API

What we learnt building the Parts Resolve API

1 May 20264 min read

We did not start out planning to ship a public API. We built one because the first three trade buyers who integrated with us all asked, independently, for the same three things. This is what shipping that API taught us about parts data, and what we would do differently if we started again tomorrow.

Lesson 1: Part numbers are not strings

Every API we shipped early on treated a part number as a string parameter. Customers immediately broke that assumption. They sent us numbers with spaces, with dashes in different places, with leading zeros stripped, with brand prefixes attached, with manufacturer suffixes attached, in lowercase, in mixed-case, with a trailing comma where their CSV export had leaked one in.

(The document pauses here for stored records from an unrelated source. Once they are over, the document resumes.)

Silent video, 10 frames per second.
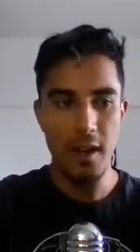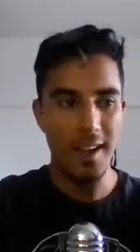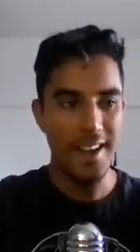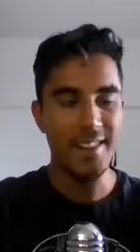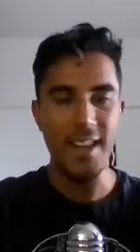
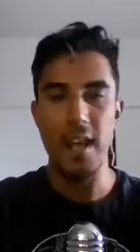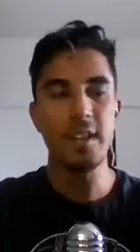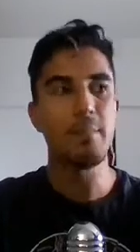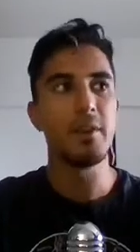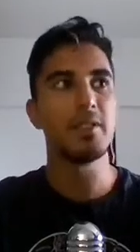Like
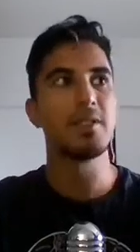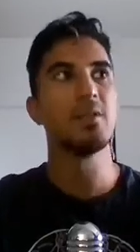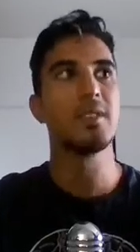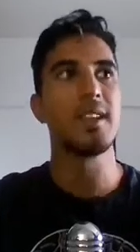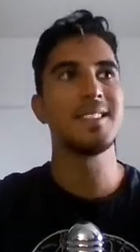any person
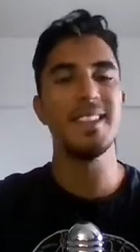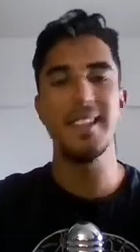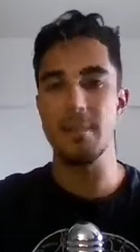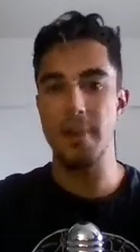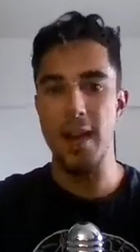who's like
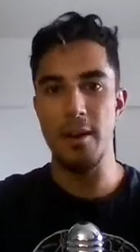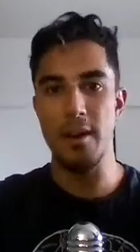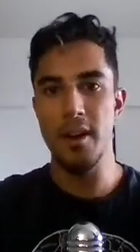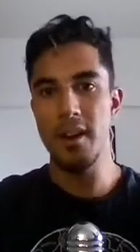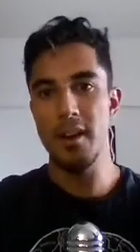seeking
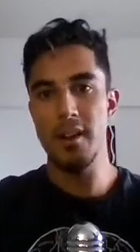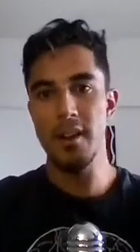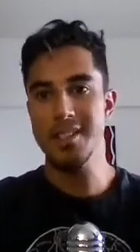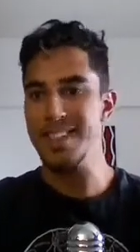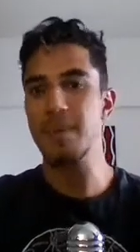power
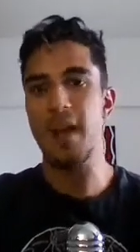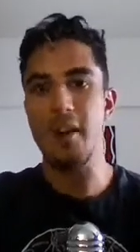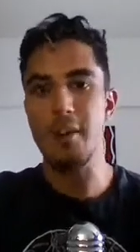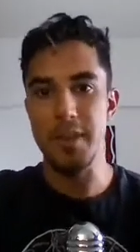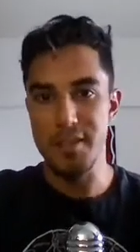is seeking
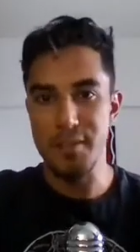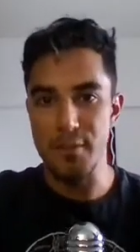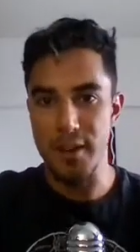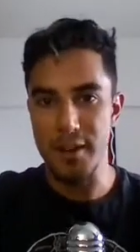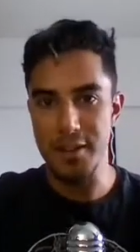power because of fear.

Treating a part number as a string puts the burden of normalisation on the caller, and the caller is, sensibly, never going to do it. The API now runs every incoming number through the same normaliser the internal search uses, and we return both what the caller sent and the canonical form we resolved it to. That single change cut our "no match" rate by about a third.

POST /api/v1/resolve
{
  "query": "03l 906 051A,"
}

200 OK
{
  "input": "03l 906 051A,",
  "normalised": "03L906051A",
  "canonical_group_id": "grp_8f3...",
  "matches": [ ... ]
}

Lesson 2: Evidence has to travel with the match

A cross-reference without a source is a rumour. The first version of our resolve endpoint returned a list of equivalent numbers and nothing else. The first integration partner asked, on day two, "where did you get this?" That question never goes away.

Every edge in our graph carries one or more evidence assets — a manufacturer URL, a catalogue snippet, a supplier confirmation, a workshop manual page. The API surfaces them inline on every match. Buyers who care can render them straight in their UI; buyers who do not can ignore them. Either way, the evidence is not hidden behind a separate call.

"matches": [
  {
    "part_number": "0281002996",
    "brand": "Bosch",
    "confidence": 0.98,
    "evidence": [
      {
        "kind": "manufacturer_url",
        "url": "https://...",
        "extracted": "Fits VAG 03L906051A (CR engines)"
      }
    ]
  }
]

Lesson 3: Batch and stream are different products

We initially shipped a single resolve endpoint and assumed callers would loop. Two patterns emerged that we hadn’t designed for.

The first was DMS overnight reconciliation: a national distributor wanted to push 80,000 part numbers through us once a night, get back the canonical groups, and update their internal mapping table. A per-call API at human latency was the wrong shape entirely. We built a batch endpoint that accepts up to 5,000 numbers in a single request, runs the normaliser and resolver in bulk, and returns a single response. Wall-clock time for an 80k reconciliation dropped from "an hour of HTTP" to "ninety seconds of one call repeated sixteen times".

The second was the trade-counter use case: a parts advisor on the phone to a workshop, typing characters into a search box, expecting results back inside 200ms. Per-call latency mattered far more than throughput. We tuned a dedicated low-latency path for single-number resolution, with aggressive caching on canonical groups and supplier stock snapshots. P95 sits at 140ms.

Lesson 4: Versioning needs a deprecation contract

We version under /v1/ and have a public deprecation policy: any breaking change ships under a new major version, both run side by side for a minimum of nine months, and we email every API key holder with usage on the old version monthly until they cut over. That policy was not in place at the start, and not having it cost us trust the first time we needed to evolve a response shape.

Lesson 5: A confidence score is not optional

Every match returns a confidence in [0, 1]. Buyers use it to decide whether to auto-route to a purchase order or to drop into a human review queue. Without it, every match looked equally trustworthy, and one bad cross-reference would erode confidence in the whole API. We will write more about how the confidence model itself works in a separate post.